Aim of the task:
Only the lines from the "[00:00:00.00 to 00:00:01.00]" line through the last line of the material below belong in the answer, reproduced exactly and with no pictures.

⟨

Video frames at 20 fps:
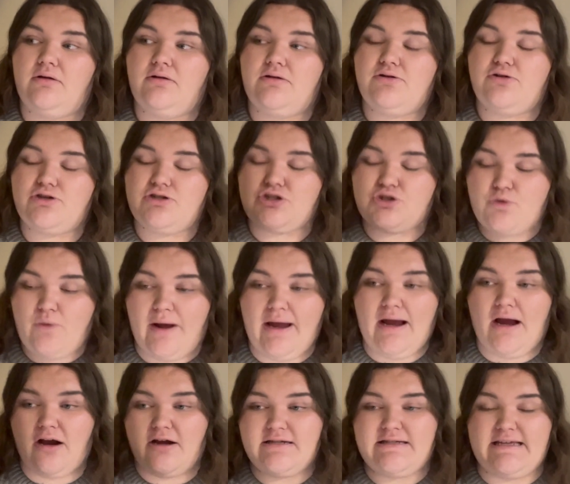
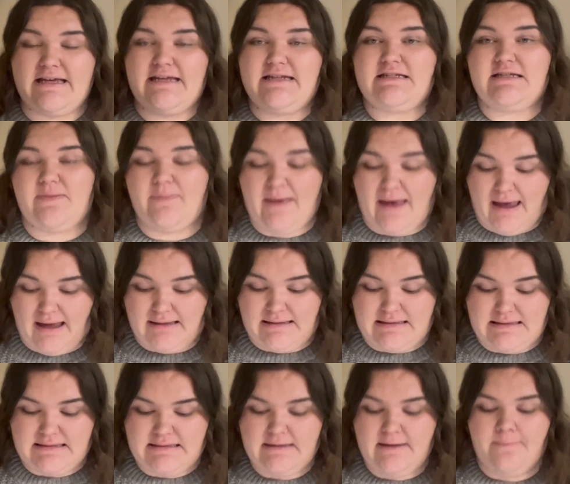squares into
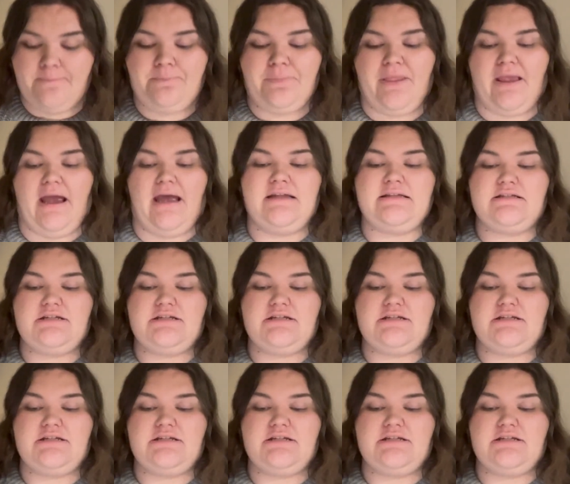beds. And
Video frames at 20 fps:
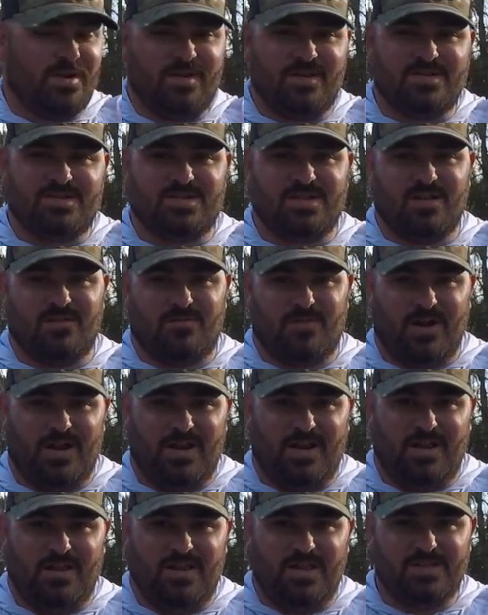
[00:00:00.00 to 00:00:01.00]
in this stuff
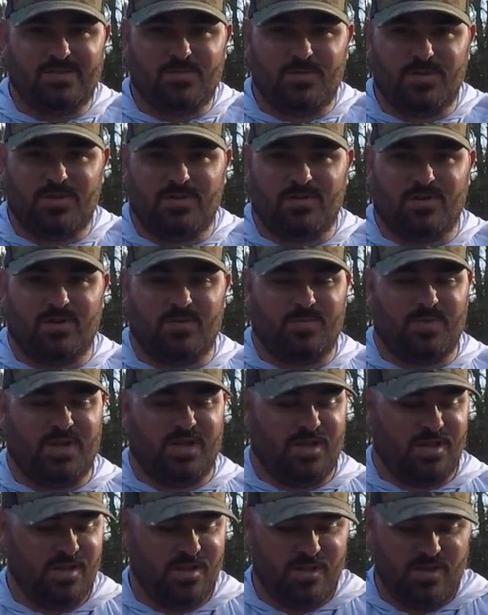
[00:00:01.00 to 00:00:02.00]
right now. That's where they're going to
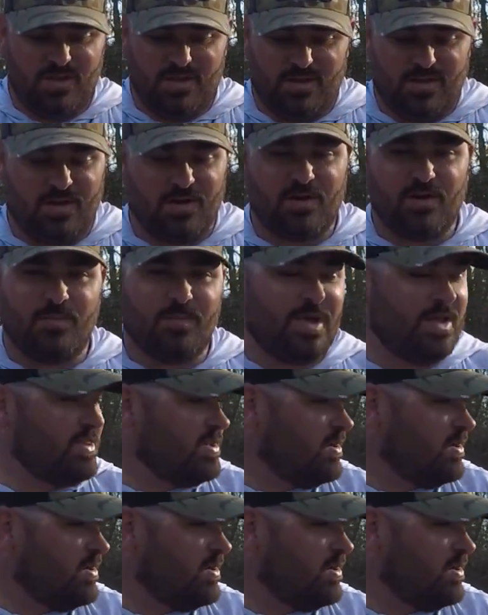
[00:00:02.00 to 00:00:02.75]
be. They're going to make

⟩

Written answer:
[00:00:00.00 to 00:00:01.00]
in this stuff
[00:00:01.00 to 00:00:02.00]
right now. That's where they're going to
[00:00:02.00 to 00:00:02.75]
be. They're going to make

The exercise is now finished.